Submitted from Virginia

We Contracepted – I Was Ignorant

I am a cradle Catholic, from a large family in the mid-west.  I grew up going to church on Sundays, CCD classes once a week, and confession once in a blue moon.   We were one of the only big families that I knew of, and it seemed to me that like dinosaurs, big Catholic families had become extinct.  Neither my parents nor my parish were teaching the faith.  At my parish they talked about Jesus and God and love, but not about doctrine.  At home we said grace before meals and that was it.  On some level I knew that our large family had something to do with church doctrine, but I never learned about that doctrine at church or at home and I just never thought about it.

I stopped going to church when I entered college for a couple of reasons.  For one, there was no one there to make me go. The other reason was that I didn’t know the truths that would compel me to go.  The truth is very compelling, but I was ignorant.

I met my husband on campus, he was also a cradle Catholic.  After college we sought to be married in the Catholic church out of respect for tradition, ritual, and a desire to not rock the boat.  I don’t think either of us really understood what we were choosing.  Getting married in a Catholic church was just what you did in our families.  We went through pre-canna counseling during which the priest told us “the church asks that you be open to children to keep you from being selfish.  My married friends tell me that children have a way of doing that…keeping you from being selfish.” That was it.  I perceived this comment as a “oh by the way the rules are that I have to say this” comment.  Had I been better catechized I might have perceived it as an invitation to ask about church doctrine, but I wasn’t and I didn’t.

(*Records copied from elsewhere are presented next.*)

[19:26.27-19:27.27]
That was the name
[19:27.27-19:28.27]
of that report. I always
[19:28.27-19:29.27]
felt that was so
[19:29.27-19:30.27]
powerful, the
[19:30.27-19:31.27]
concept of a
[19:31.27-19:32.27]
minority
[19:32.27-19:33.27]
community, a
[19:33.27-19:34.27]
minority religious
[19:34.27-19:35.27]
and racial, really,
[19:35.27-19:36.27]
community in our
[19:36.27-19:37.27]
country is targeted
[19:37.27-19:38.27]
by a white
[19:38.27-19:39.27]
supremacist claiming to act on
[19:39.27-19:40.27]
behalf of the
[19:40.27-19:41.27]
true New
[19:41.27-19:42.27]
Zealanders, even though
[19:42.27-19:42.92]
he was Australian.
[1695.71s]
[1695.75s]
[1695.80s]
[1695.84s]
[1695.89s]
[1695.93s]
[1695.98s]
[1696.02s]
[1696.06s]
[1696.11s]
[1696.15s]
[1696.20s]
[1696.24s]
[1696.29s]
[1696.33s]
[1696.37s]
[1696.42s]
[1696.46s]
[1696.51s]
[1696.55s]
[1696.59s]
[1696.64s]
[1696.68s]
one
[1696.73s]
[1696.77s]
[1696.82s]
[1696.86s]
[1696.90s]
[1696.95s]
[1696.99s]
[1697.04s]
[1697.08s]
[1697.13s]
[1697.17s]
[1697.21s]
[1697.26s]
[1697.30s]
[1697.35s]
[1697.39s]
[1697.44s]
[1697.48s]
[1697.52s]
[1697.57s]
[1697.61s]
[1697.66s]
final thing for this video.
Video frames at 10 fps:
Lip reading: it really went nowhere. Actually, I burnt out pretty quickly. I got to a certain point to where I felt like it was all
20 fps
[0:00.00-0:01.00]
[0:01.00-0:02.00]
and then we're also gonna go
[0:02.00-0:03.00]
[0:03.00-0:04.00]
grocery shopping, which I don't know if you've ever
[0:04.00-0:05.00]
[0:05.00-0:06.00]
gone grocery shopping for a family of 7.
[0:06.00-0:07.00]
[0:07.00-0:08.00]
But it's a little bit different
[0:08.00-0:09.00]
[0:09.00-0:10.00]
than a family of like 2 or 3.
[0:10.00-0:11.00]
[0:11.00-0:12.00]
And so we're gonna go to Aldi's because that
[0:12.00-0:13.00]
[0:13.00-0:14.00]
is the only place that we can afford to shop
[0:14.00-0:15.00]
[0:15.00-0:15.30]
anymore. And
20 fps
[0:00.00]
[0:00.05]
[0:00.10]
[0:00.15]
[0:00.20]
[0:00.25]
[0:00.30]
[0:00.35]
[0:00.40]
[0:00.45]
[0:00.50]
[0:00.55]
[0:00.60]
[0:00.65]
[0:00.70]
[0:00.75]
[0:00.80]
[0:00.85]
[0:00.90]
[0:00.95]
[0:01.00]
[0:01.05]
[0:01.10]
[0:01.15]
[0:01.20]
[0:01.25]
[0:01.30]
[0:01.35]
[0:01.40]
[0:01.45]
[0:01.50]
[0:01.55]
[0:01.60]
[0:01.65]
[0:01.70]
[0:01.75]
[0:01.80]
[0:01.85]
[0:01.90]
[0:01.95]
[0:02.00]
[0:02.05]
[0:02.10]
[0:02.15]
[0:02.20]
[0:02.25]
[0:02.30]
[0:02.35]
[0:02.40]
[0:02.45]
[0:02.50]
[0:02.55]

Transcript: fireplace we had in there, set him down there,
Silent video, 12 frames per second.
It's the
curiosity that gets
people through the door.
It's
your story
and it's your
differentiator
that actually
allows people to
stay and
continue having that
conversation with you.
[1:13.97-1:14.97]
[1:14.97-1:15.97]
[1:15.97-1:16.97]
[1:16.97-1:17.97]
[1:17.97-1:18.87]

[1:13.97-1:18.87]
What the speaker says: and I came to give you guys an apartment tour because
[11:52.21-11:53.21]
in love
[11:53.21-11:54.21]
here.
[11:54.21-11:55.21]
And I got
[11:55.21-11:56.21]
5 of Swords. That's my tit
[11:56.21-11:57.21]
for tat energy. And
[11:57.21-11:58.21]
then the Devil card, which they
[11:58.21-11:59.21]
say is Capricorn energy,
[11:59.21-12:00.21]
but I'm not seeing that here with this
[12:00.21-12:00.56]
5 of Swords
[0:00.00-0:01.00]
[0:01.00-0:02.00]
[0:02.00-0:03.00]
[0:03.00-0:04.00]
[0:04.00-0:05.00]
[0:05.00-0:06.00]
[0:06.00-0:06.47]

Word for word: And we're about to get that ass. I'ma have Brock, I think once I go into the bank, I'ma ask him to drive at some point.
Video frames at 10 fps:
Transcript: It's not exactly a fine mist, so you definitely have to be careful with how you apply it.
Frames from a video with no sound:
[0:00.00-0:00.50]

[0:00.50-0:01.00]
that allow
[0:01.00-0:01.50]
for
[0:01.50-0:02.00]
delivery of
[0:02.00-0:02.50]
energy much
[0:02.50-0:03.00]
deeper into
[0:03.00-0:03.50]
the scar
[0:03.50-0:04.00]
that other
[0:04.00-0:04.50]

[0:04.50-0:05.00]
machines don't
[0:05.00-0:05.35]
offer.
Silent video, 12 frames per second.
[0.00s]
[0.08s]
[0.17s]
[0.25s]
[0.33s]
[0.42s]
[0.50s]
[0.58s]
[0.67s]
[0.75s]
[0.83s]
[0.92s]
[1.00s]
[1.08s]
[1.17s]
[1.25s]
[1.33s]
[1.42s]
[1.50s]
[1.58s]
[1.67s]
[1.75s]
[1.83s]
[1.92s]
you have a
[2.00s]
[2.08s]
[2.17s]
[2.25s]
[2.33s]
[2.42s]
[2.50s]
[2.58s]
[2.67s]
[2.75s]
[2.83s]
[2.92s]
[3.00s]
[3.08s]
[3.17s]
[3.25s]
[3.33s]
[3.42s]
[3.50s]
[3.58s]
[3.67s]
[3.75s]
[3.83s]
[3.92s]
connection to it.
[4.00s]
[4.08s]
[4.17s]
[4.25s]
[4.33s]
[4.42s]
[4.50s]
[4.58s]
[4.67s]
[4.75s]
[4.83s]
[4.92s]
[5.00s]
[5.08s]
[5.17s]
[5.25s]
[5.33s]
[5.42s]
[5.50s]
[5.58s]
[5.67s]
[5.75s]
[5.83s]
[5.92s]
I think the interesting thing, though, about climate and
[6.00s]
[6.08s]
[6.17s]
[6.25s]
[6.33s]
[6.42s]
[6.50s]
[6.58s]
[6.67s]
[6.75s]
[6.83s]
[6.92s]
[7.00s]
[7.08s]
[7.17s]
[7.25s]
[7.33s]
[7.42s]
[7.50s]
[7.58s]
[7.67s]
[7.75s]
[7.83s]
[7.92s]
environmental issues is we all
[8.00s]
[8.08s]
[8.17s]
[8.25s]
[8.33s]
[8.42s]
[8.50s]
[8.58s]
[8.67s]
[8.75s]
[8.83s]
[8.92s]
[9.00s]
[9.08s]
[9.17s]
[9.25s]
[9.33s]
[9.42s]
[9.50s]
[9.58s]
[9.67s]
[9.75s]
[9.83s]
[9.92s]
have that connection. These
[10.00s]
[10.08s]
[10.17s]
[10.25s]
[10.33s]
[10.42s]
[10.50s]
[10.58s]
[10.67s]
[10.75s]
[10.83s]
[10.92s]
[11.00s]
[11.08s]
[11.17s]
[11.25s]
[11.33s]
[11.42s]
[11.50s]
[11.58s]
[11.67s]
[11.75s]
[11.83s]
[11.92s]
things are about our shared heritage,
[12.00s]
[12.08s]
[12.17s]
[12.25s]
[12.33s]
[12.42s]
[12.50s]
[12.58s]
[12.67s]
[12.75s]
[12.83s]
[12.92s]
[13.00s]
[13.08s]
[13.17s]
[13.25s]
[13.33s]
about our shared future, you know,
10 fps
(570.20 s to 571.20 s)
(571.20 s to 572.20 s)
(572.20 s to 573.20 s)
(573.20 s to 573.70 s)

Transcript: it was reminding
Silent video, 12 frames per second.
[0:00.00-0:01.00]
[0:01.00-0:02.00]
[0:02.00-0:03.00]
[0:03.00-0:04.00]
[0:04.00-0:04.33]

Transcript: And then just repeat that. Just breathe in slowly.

We contracepted.  Fifteen years into marriage we had 3 wonderful children, but something was wrong.  I was miserable and my husband and I were often fighting.   For Lent I decided that I would start attending my parish mom’s group meeting.  At one of these meetings a couple of moms started talking about NFP.  I was shocked.  By this time we had moved to Virginia and I knew that the church was against contraception but I didn’t know why and certainly didn’t realize that anyone was actually living this teaching.  I was so ignorant.  I really thought that no one could possibly be living this teaching in today’s world so I was floored that these women were living it and talking about it.

The next meeting I went to, a friend of mine was passing out Janet Smith’s CD entitled “Contraception Why Not?”  I was not interested.  I thought that even if the church was teaching it and some people were living it, it would still be impossible for me.   I ended up taking the CD and agreeing to listen to it, just to please my friend.  I thought to myself “there is no way that anything on this CD could change my mind and it would really please my friend if I listened to it, so I’ll do it to please her”.

A funny thing happened that day.  I listened to the CD and completely changed my mind about contraception.  For the first time I heard the church’s teaching and reasoning on contraception and I was blessed with the grace to recognize it as true, good, and beautiful.  I was done contracepting.

The next few years were a little bumpy as I began making significant changes in my life.  My refusal to contracept required my husband’s cooperation and it was a few years before he was on board.  Those years were difficult for me, having embraced the truth but not being able to fully live it yet.  I spent much time in those years praying and offering up my suffering in reparation for the years that I had lived in deliberate ignorance.  I began going to confession frequently and starting learning about my faith in earnest.  What I found is that at first glance church doctrine looks difficult if not impossible to live in today’s secular world.  However, as I began learning what the church taught and then living it, my life and my marriage kept getting better and better.

Living my Catholic faith can be a struggle at times but it is a joyful struggle.  I’d choose this joyful struggle over my previous ignorant misery any day and every day!